• YOUR OBJECTIVE: Any picture in the data below should be skipped, while every line is repeated exactly.

• GIVEN INFORMATION:
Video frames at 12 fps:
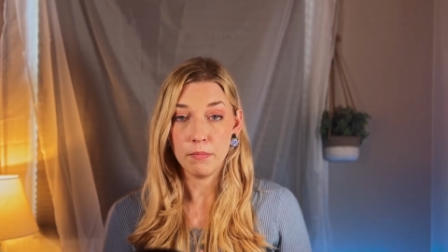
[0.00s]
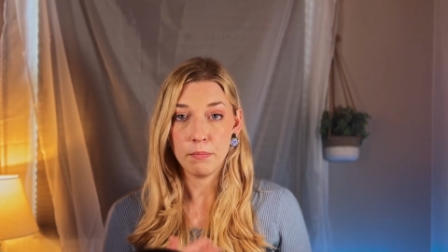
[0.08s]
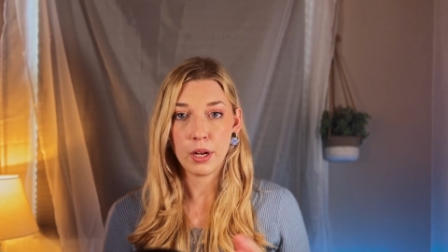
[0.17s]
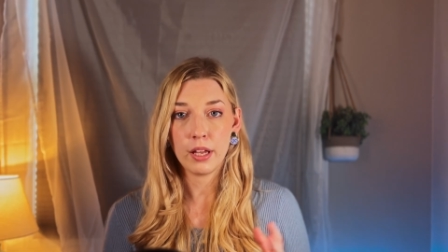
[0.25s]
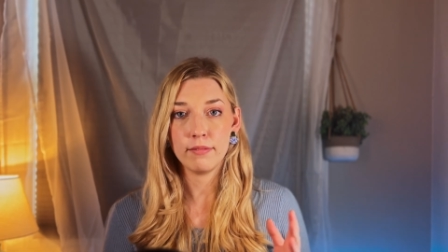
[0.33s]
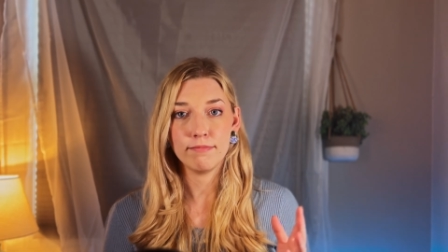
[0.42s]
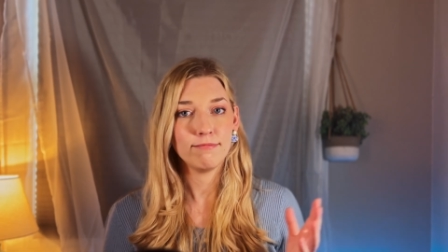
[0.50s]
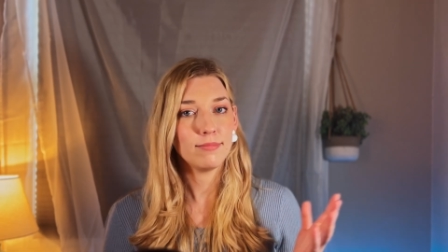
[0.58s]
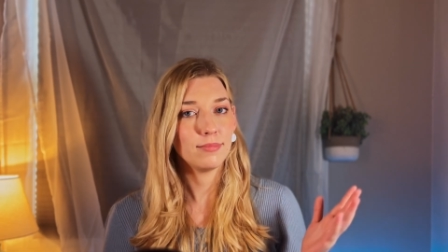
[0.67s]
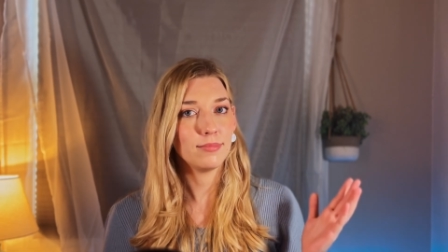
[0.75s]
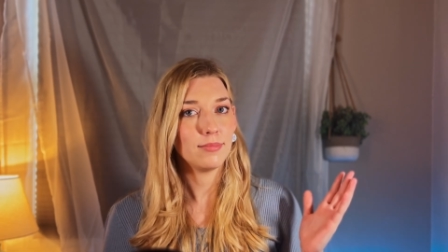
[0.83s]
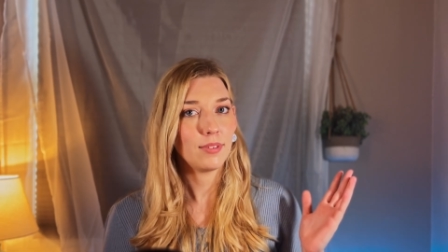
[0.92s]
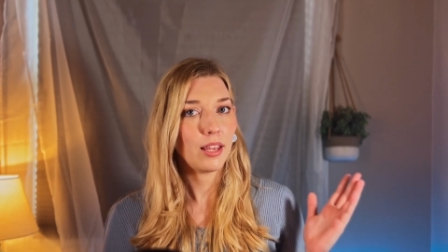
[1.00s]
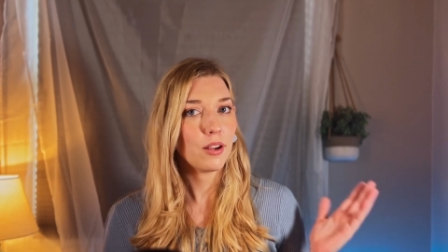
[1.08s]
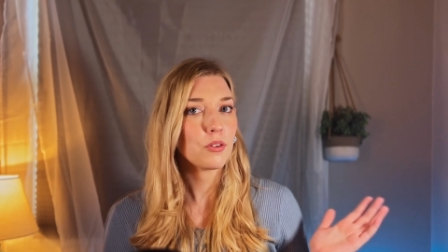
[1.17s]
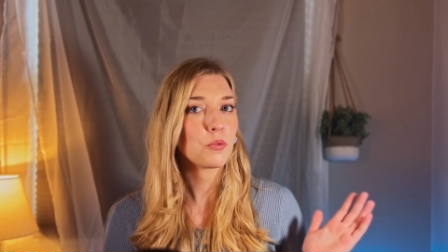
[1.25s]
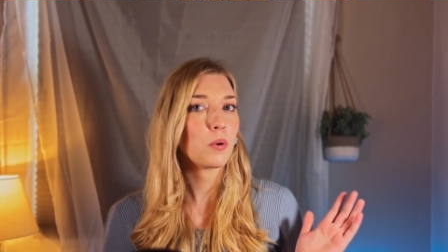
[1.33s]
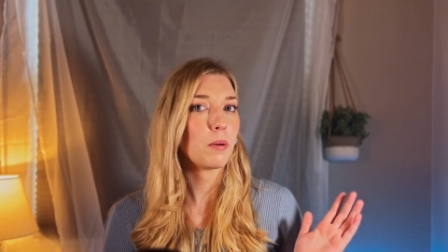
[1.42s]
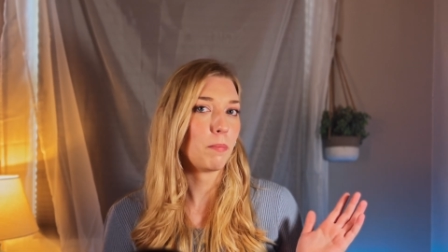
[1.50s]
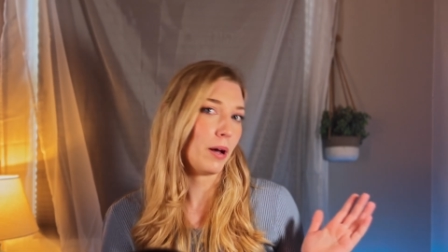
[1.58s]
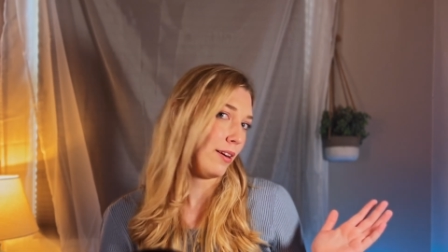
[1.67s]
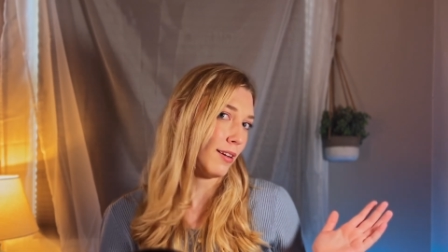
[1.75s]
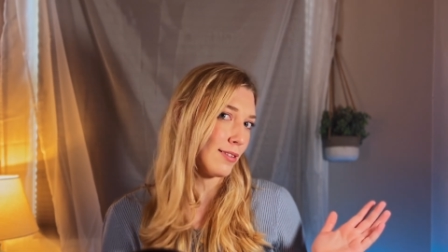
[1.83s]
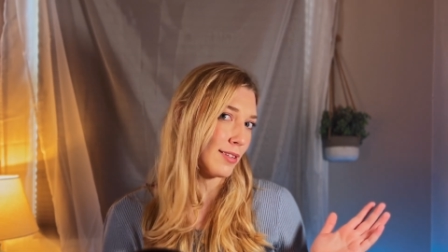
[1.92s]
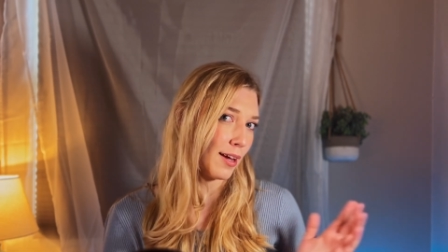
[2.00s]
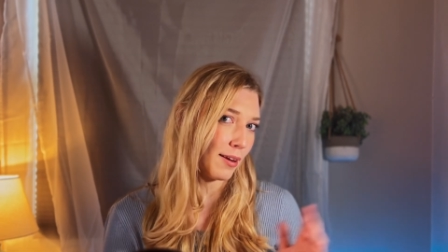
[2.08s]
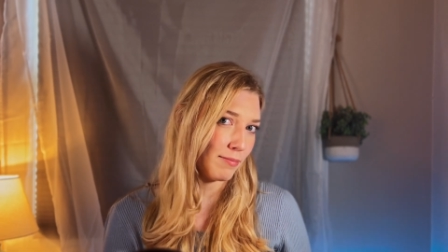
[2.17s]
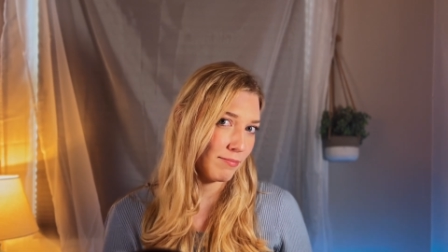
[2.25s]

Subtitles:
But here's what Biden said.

• TASK ANSWER:
Video frames at 12 fps:
[0.00s]
[0.08s]
[0.17s]
[0.25s]
[0.33s]
[0.42s]
[0.50s]
[0.58s]
[0.67s]
[0.75s]
[0.83s]
[0.92s]
[1.00s]
[1.08s]
[1.17s]
[1.25s]
[1.33s]
[1.42s]
[1.50s]
[1.58s]
[1.67s]
[1.75s]
[1.83s]
[1.92s]
[2.00s]
[2.08s]
[2.17s]
[2.25s]

Subtitles:
But here's what Biden said.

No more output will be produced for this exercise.